A justiça vê-se enriquecida e complementada pela misericórdia. Mais ainda,


a estrita justiça “pode conduzir à negação e ao aniquilamento de si mesma, se
não se permite que essa forma mais profunda, que é o amor, plasme a vida
humana”14; semelhante justiça pode terminar “num sistema de opressão dos
mais fracos pelos mais fortes, ou numa arena de luta permanente de uns
contra outros”15.

A justiça e a misericórdia apoiam-se e se fortalecem mutuamente. “Só com a


justiça não resolvereis nunca os grandes problemas da humanidade. Quando
se faz justiça a seco, não vos admireis de que a gente se sinta magoada: pede
muito mais a dignidade do homem, que é filho de Deus”16.

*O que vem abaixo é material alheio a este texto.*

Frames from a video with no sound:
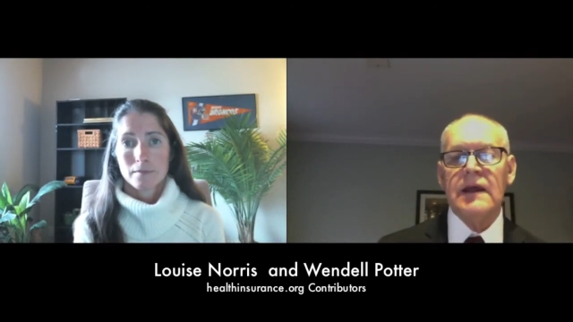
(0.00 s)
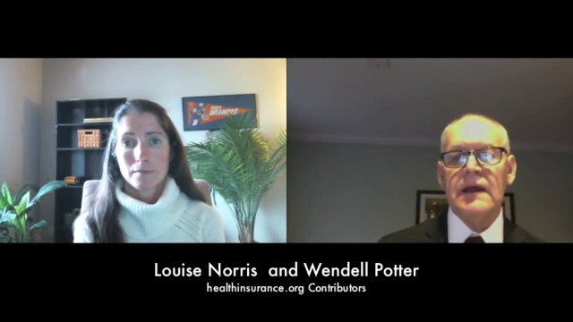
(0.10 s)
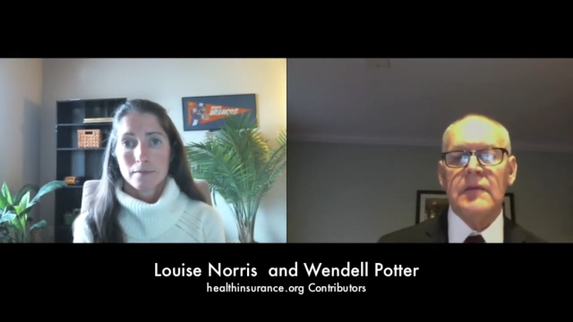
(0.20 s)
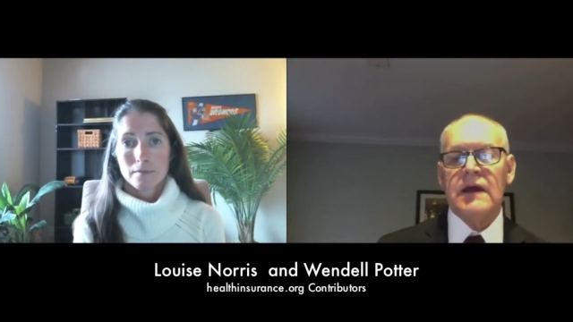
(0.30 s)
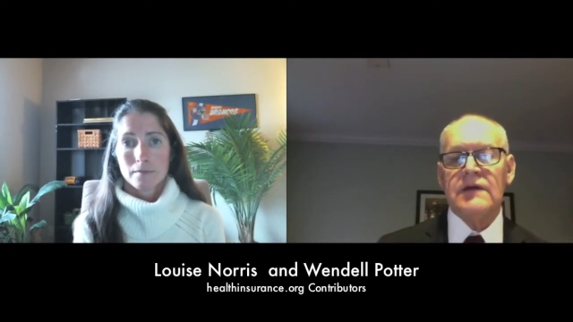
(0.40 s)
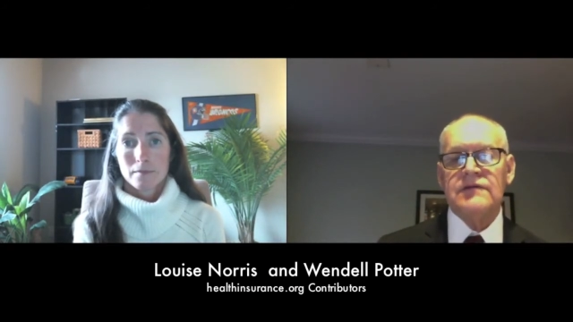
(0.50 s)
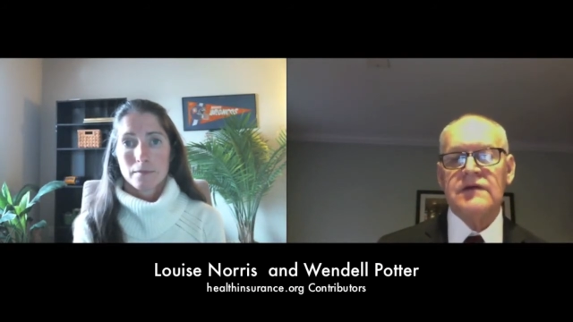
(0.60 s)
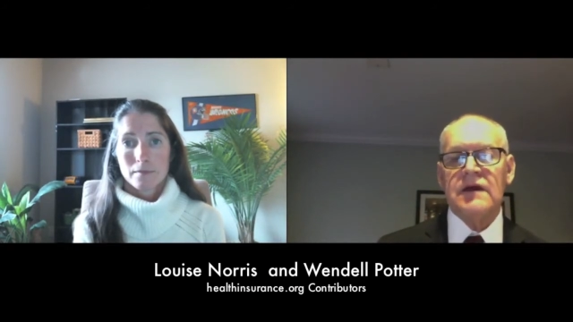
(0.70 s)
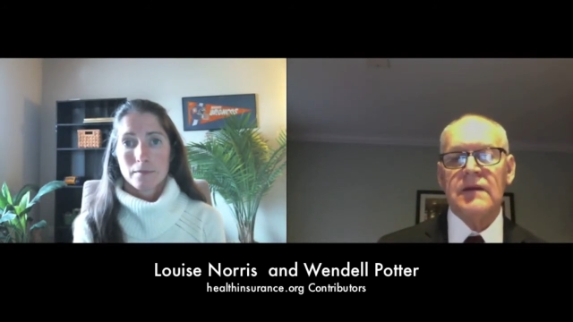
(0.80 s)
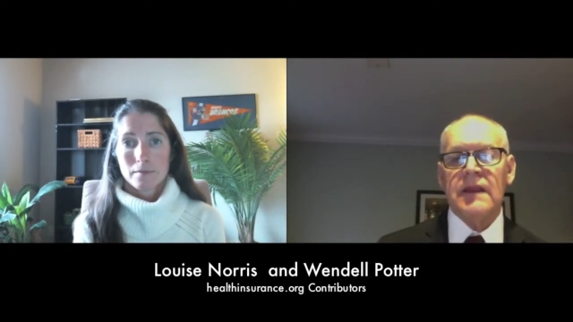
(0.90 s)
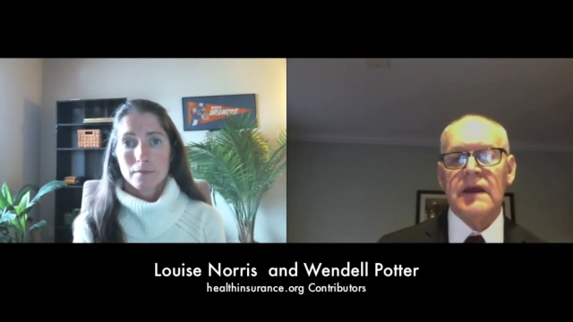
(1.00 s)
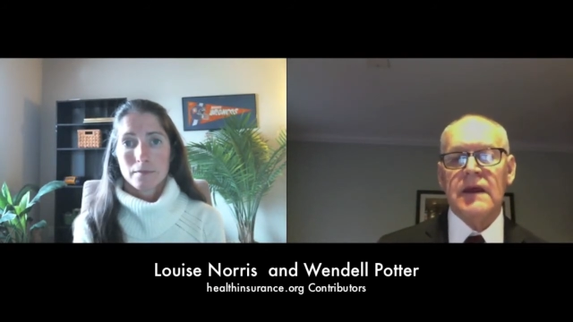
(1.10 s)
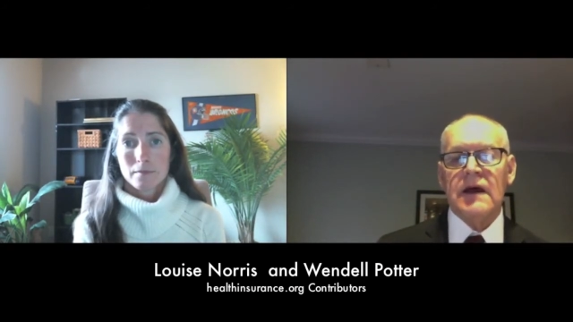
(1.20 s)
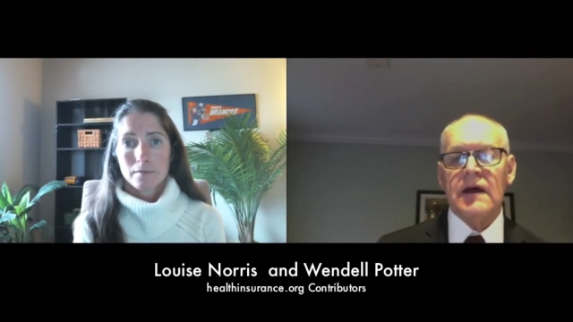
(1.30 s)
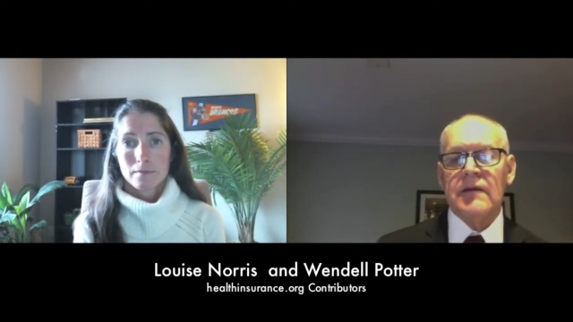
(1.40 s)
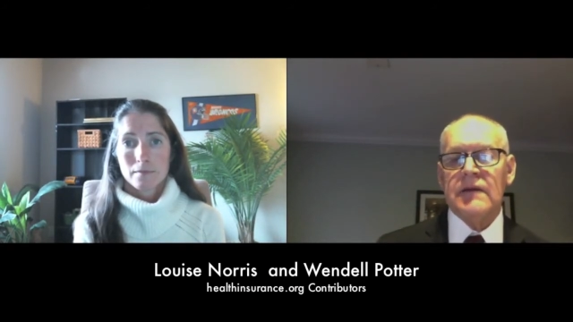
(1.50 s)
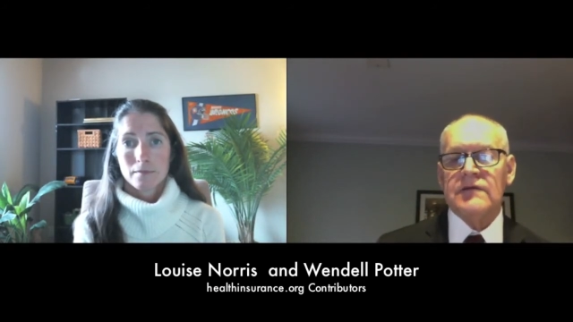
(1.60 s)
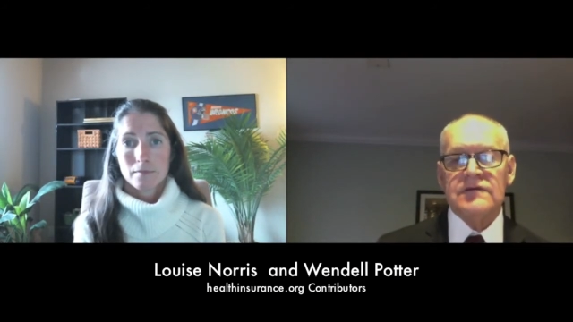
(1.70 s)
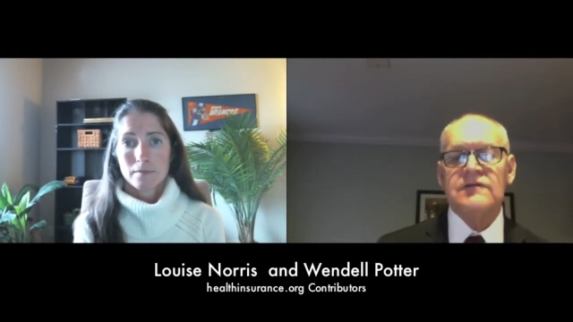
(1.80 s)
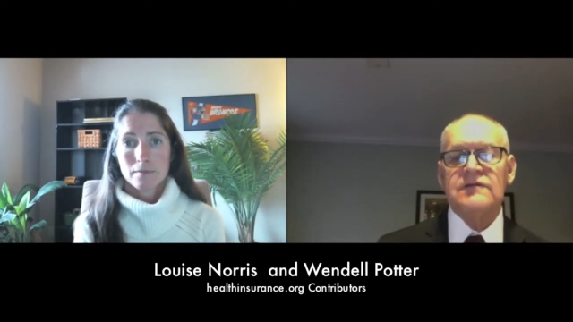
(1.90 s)
Speaker 1: because it's
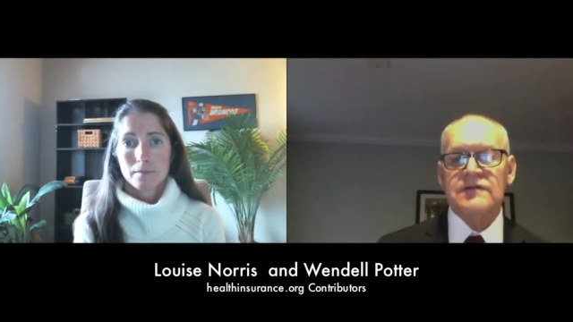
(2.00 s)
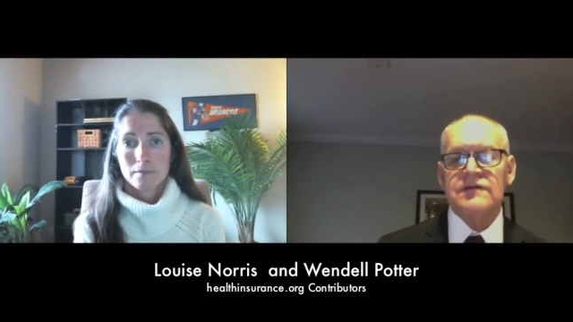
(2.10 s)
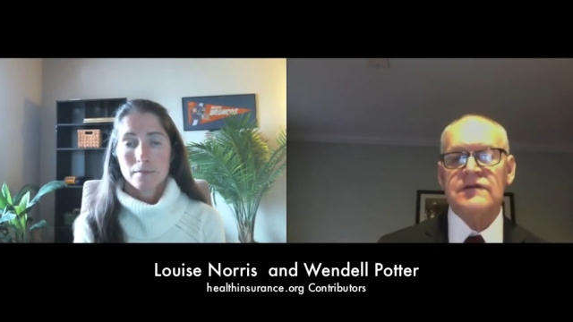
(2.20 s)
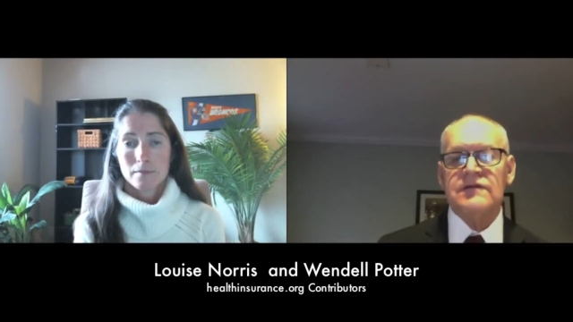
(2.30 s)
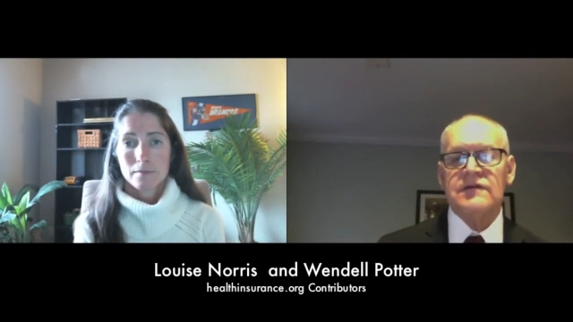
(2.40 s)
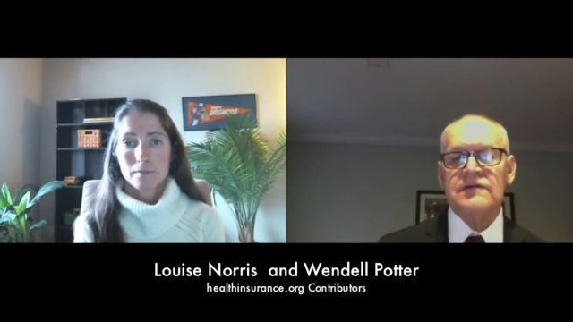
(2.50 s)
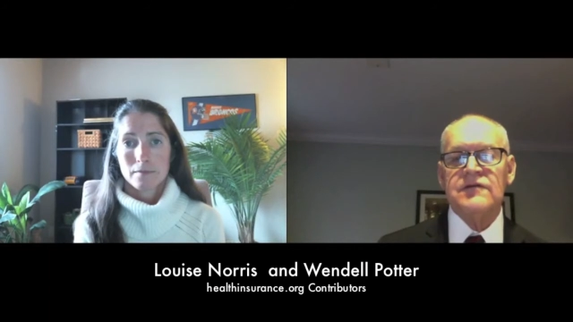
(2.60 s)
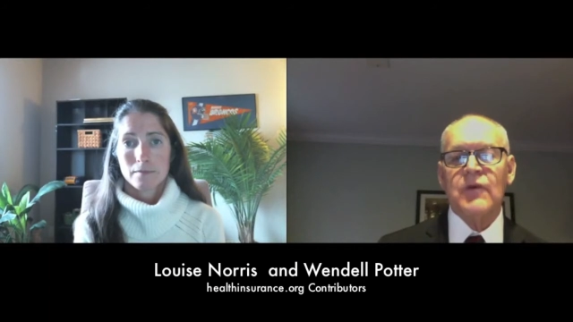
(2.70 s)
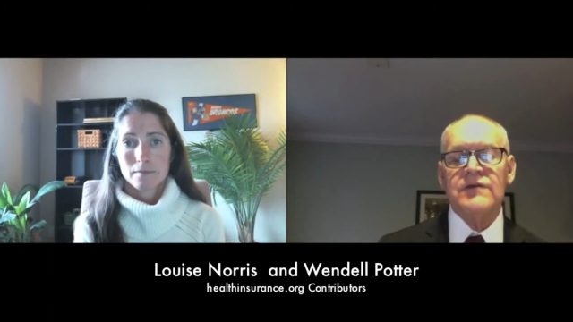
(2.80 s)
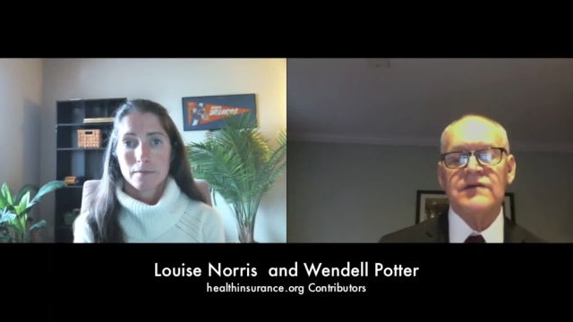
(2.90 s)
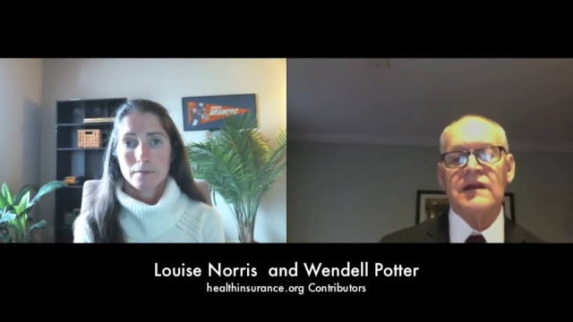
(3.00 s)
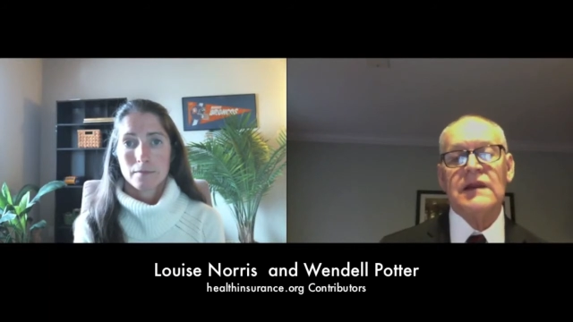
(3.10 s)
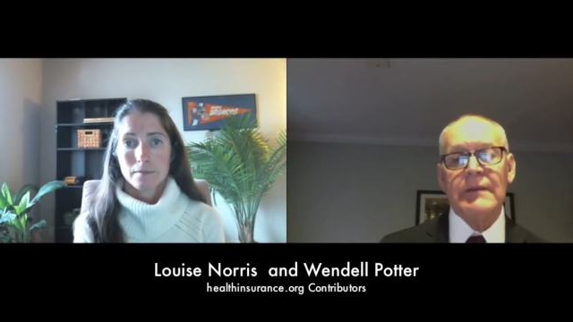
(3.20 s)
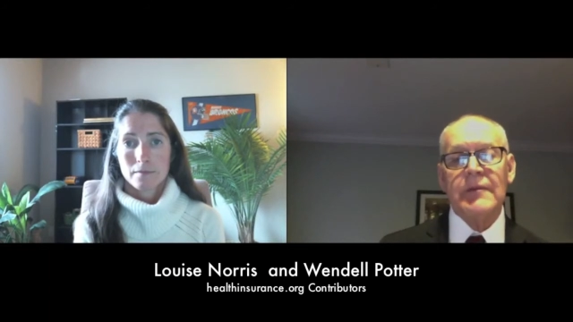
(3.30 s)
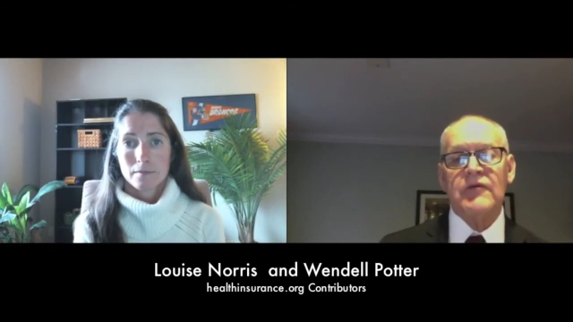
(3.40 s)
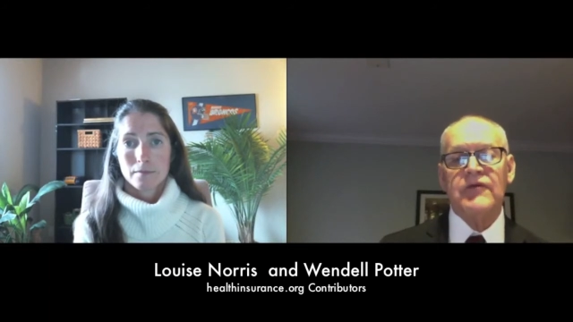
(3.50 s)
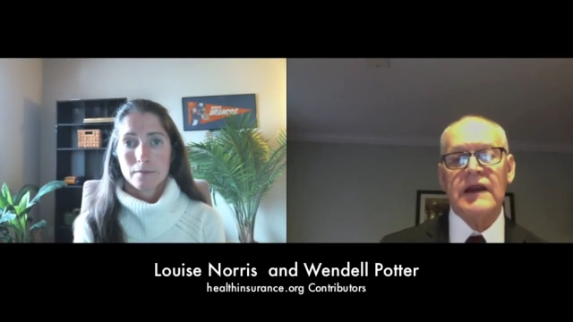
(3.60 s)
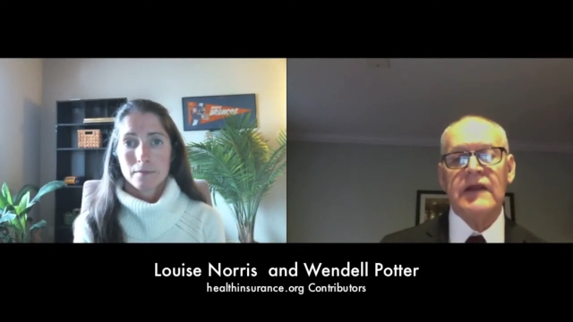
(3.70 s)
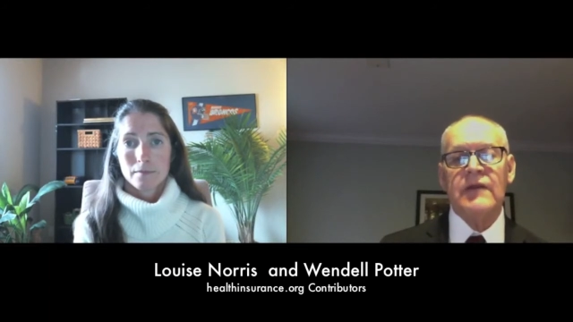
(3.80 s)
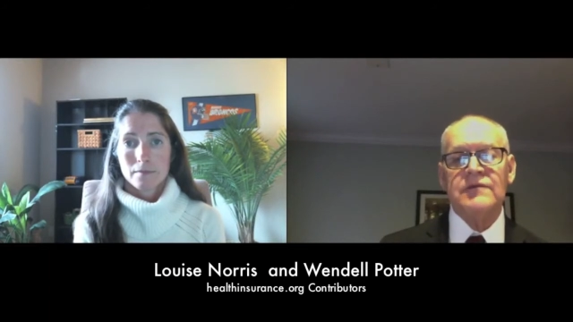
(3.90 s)
just as a situation, a lot of people are
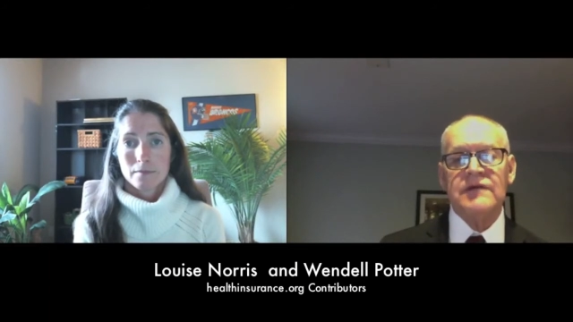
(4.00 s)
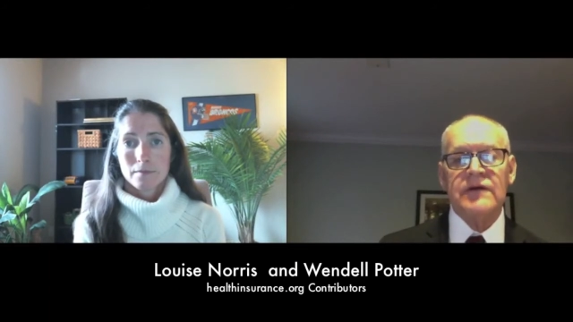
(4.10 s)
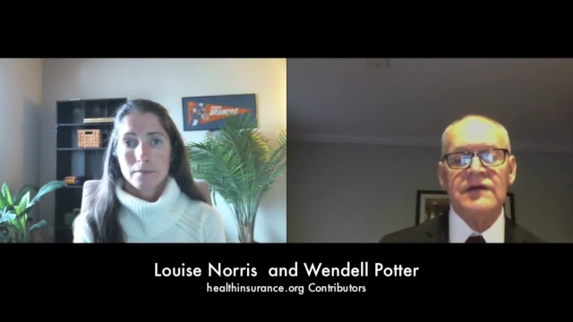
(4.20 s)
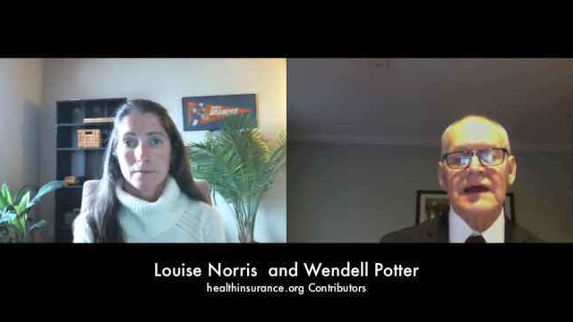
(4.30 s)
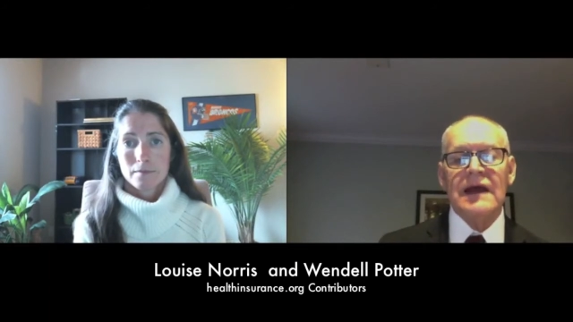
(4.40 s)
finding themselves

Por sua vez, a caridade sem justiça não seria verdadeira caridade, mas uma
simples tentativa de tranquilizar a consciência. Há pessoas que se chamam a si
próprias “cristãs”, mas “prescindem da justiça e limitam-se a um pouco de
beneficência, que qualificam como caridade, sem perceber que isso é apenas
uma pequena parte do que estão obrigadas a fazer. A caridade – que é como
que um generoso exorbitar-se da justiça – exige primeiro o cumprimento do
dever. Começa-se pelo que é justo, continua-se pelo que é mais equitativo...
Mas, para amar, requer-se muita finura, muita delicadeza, muito respeito, muita
afabilidade”17.

A melhor maneira de um cristão promover a justiça e a paz no mundo é o


empenho em viver como verdadeiro filho de Deus. Se se decide a levar as
exigências do Evangelho à sua vida pessoal, à família, ao trabalho, ao mundo
em que se move diariamente e do qual participa, contribuirá para mudar a
sociedade e torná-la mais justa e mais humana. O Senhor, da gruta de Belém,
anima-nos a fazê-lo. Nunca deve ser motivo de desânimo o fato de nos parecer
que é muito pouco o que está ao nosso alcance. Foi assim que os primeiros
cristãos transformaram o mundo: com um esforço diário, concreto e
aparentemente pequeno.

(1) Jo 3, 16; Antífona de entrada da Missa do dia 29 de Dezembro; (2) Lc 5, 32; (3) Lc 19, 10;
(4) Mc 10, 45; (5) Sagrada Congregação para a Doutrina da Fé, Instrução Sobre a liberdade
cristã e a libertação, 22-III-1986, 53; (6) cfr. Paulo VI, Encíclica Populorum progressio, 26-III-
1967, 8; (7) Sagrada Congregação para a Doutrina da Fé, Instrução Sobre a liberdade cristã e
a libertação, 80; (8) Jo 19, 36; (9) cfr. Lc 12, 13 e segs.; (10) Paulo VI, Carta Octogesima
adveniens, 14-V-1971, 48; (11) Sagrada Congregação para a Doutrina da Fé, Sobre a
liberdade cristã e a libertação, 39; (12) São Josemaría Escrivá, É Cristo que passa, n. 167;
(13)ibid., n. 168; (14) João Paulo II, Encíclica Dives in misericordia, 12; (15) ibid., 14; (16) São
Josemaría Escrivá, Amigos de Deus, n. 172; (17) ibid., ns. 172-173.